The fact that Proust’s “man of real originality” is so precisely because “there is nothing his size in (society’s) stock” is an apposite demonstration of him being a use-value that is, however, not a commodity. Which is to say, he as his own existence or being is a use-value that cannot and does not enter his historically contemporary relation of exchange, or value relation. That “society ostracizes him” symptomatises precisely that. His being a “man of real originality” is doubtless a use-value, but one that is not a “social use-value”. That is to say “a man of real originality” is the singularity of means as its own end.
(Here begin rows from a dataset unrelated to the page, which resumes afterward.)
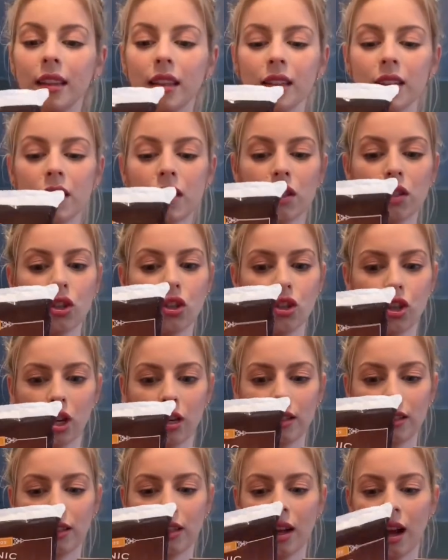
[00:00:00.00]
This is
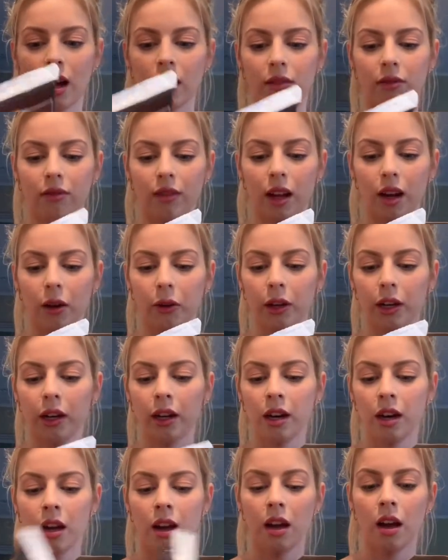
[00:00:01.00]
just cauliflower
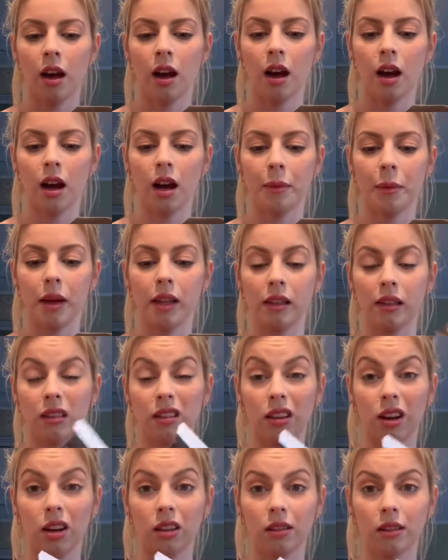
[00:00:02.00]
um, and
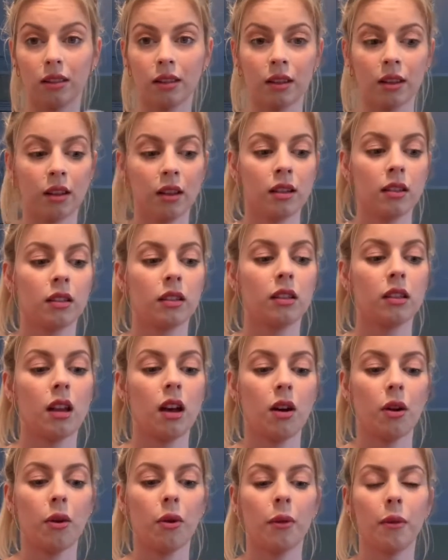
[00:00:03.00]
salt.
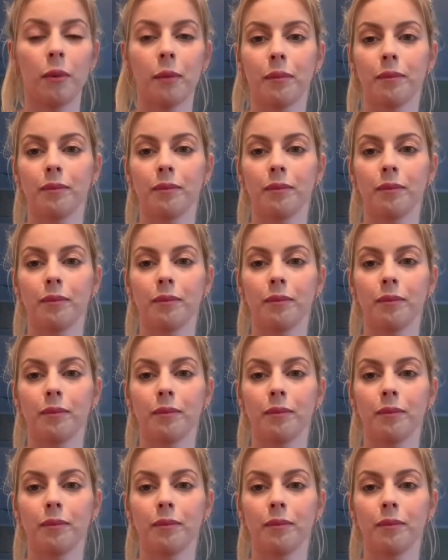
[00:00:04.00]
So,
Proust’s “man of real originality” is being or conation as determinate subtraction, and thus destructive excess, from the economy of fetishised appearances, or exchange/value relation. For, no ostracisation (or exclusion) by society can ever be truly and fully accomplished as long as society exists to identify, and thus include, the ostracised as thus ostracised. Clearly then, full ostracisation of something or someone by society can be truly accomplished only when society as a historically concrete realisation of the mode of valorisation and identification – that is, as the mode of exchange relation and value relation – ceases to be. That Proust’s affirmation of a “man of real originality” is also his affirmation of ostracisation by society thought to its farthest extremity is amply evident when he envisions, in ‘A Young Girl’s Confession’ (in Pleasures and Regrets), “the option of solitude” as “the final decision”, “the choice”, “the truly free act”. And such solitude, as the affirmation of ostracisation by society thought to its farthest extremity, would be a radical solitude, which in turn, would be nothing save communism as the universalisability of the singular.